Information supplied —
┄┄┄┄┄┄┄┄┄┄

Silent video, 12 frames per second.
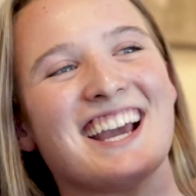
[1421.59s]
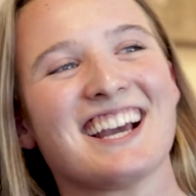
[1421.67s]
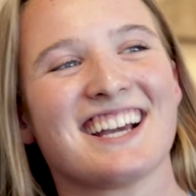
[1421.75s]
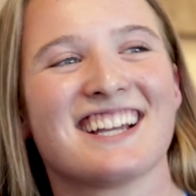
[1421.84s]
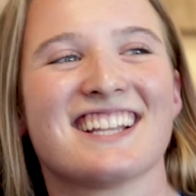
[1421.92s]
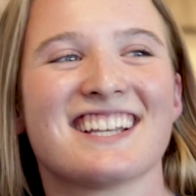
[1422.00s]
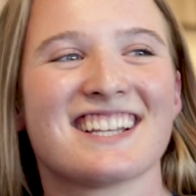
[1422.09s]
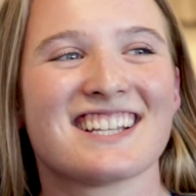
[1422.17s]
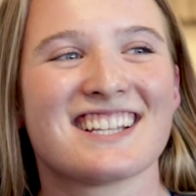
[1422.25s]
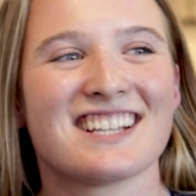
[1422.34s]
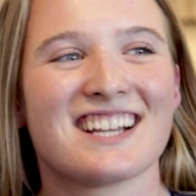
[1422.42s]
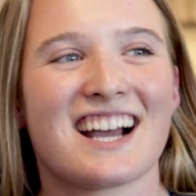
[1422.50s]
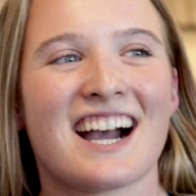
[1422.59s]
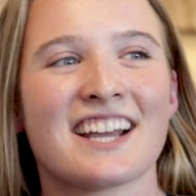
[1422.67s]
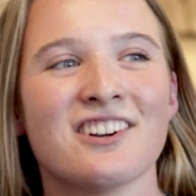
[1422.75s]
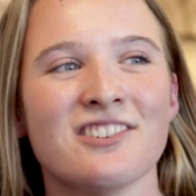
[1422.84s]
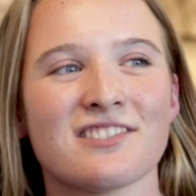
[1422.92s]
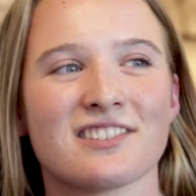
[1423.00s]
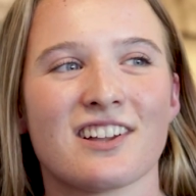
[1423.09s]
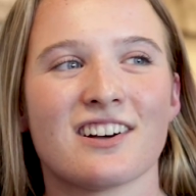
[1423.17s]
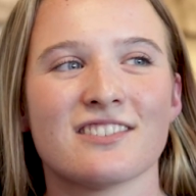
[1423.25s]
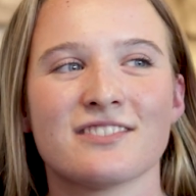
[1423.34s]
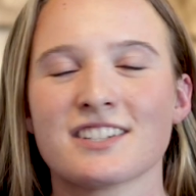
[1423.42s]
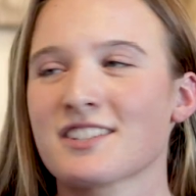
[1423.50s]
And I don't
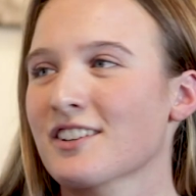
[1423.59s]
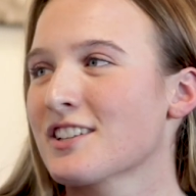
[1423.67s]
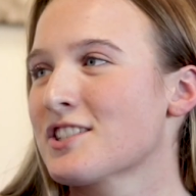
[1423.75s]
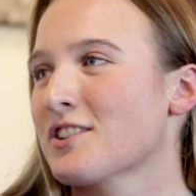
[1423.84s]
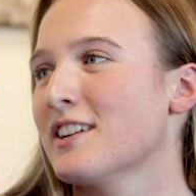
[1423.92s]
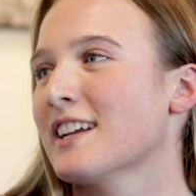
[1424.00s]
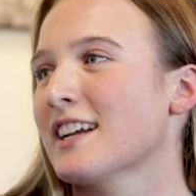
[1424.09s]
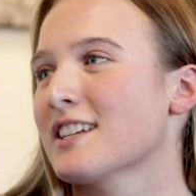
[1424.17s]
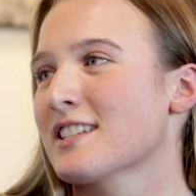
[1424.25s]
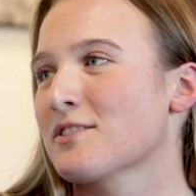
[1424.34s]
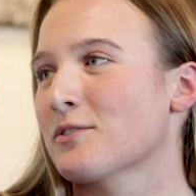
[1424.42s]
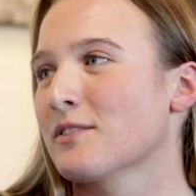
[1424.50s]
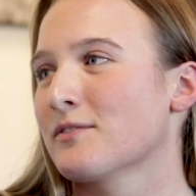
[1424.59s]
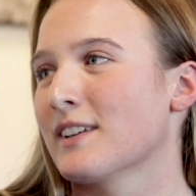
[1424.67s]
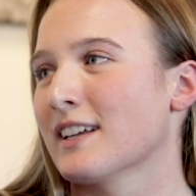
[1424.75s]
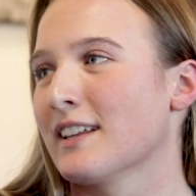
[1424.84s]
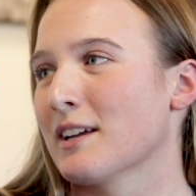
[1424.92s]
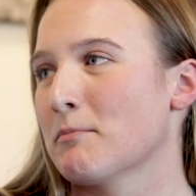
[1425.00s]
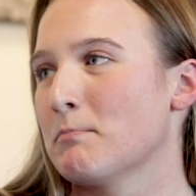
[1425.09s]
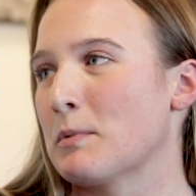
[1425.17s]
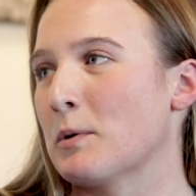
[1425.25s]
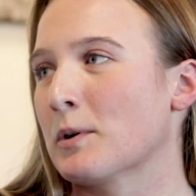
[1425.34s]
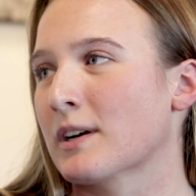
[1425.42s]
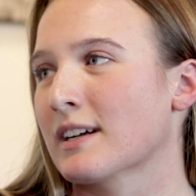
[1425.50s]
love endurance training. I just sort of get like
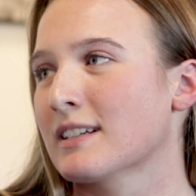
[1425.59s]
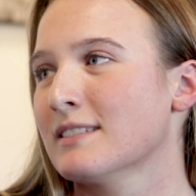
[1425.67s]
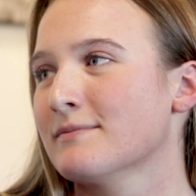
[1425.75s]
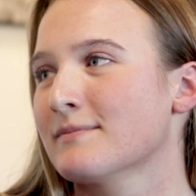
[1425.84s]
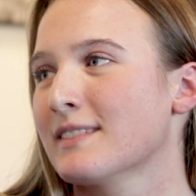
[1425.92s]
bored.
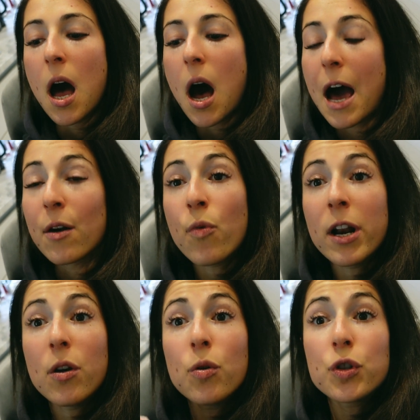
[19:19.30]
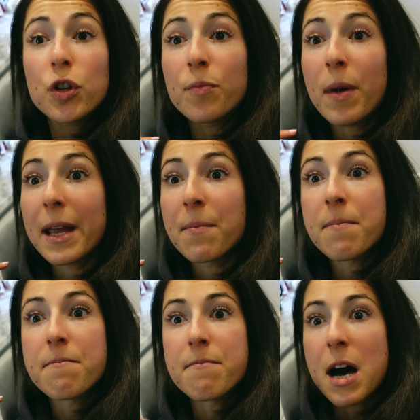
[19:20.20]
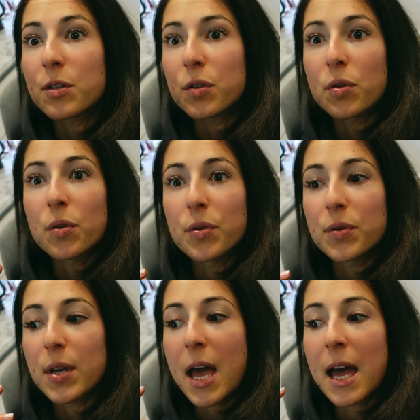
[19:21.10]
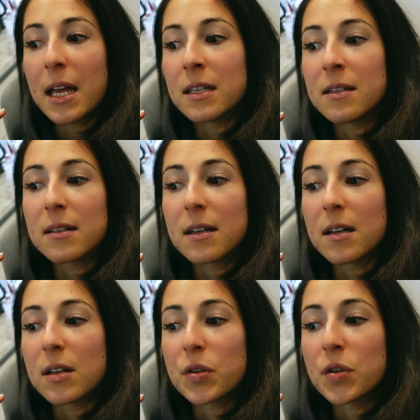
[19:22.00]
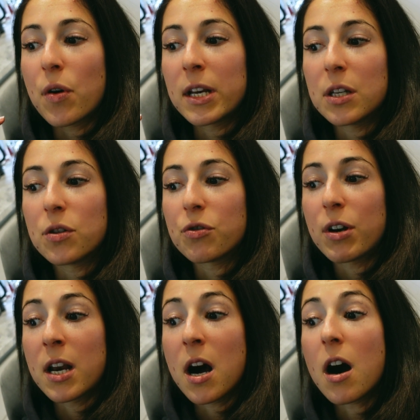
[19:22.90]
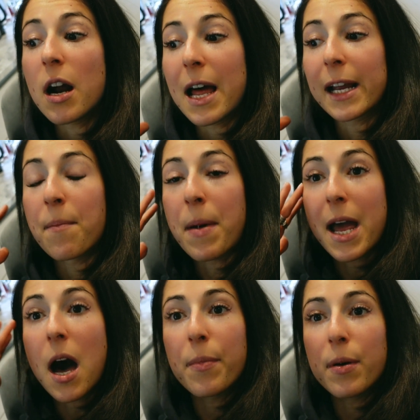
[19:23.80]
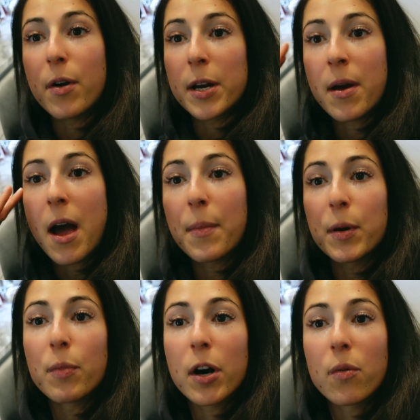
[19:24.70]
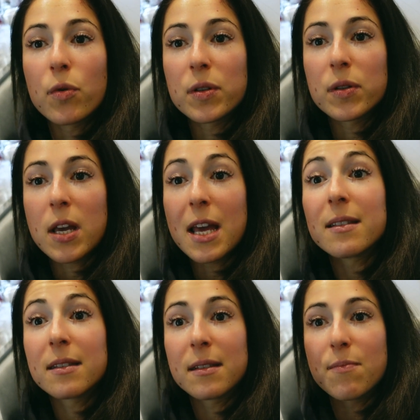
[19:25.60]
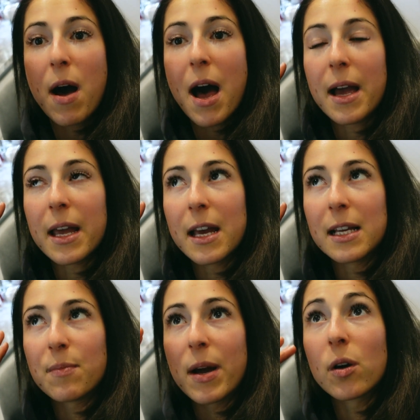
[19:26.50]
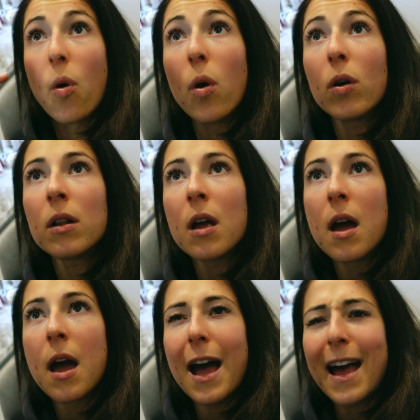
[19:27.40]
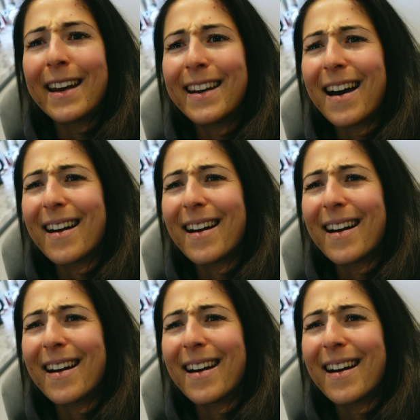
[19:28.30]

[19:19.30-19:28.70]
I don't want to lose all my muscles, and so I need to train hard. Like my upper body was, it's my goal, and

┄┄┄┄┄┄┄┄┄┄

Line by line, output the material above exactly, passing over the pictures.

Silent video, 12 frames per second.
[1421.59s]
[1421.67s]
[1421.75s]
[1421.84s]
[1421.92s]
[1422.00s]
[1422.09s]
[1422.17s]
[1422.25s]
[1422.34s]
[1422.42s]
[1422.50s]
[1422.59s]
[1422.67s]
[1422.75s]
[1422.84s]
[1422.92s]
[1423.00s]
[1423.09s]
[1423.17s]
[1423.25s]
[1423.34s]
[1423.42s]
[1423.50s]
And I don't
[1423.59s]
[1423.67s]
[1423.75s]
[1423.84s]
[1423.92s]
[1424.00s]
[1424.09s]
[1424.17s]
[1424.25s]
[1424.34s]
[1424.42s]
[1424.50s]
[1424.59s]
[1424.67s]
[1424.75s]
[1424.84s]
[1424.92s]
[1425.00s]
[1425.09s]
[1425.17s]
[1425.25s]
[1425.34s]
[1425.42s]
[1425.50s]
love endurance training. I just sort of get like
[1425.59s]
[1425.67s]
[1425.75s]
[1425.84s]
[1425.92s]
bored.
[19:19.30]
[19:20.20]
[19:21.10]
[19:22.00]
[19:22.90]
[19:23.80]
[19:24.70]
[19:25.60]
[19:26.50]
[19:27.40]
[19:28.30]

[19:19.30-19:28.70]
I don't want to lose all my muscles, and so I need to train hard. Like my upper body was, it's my goal, and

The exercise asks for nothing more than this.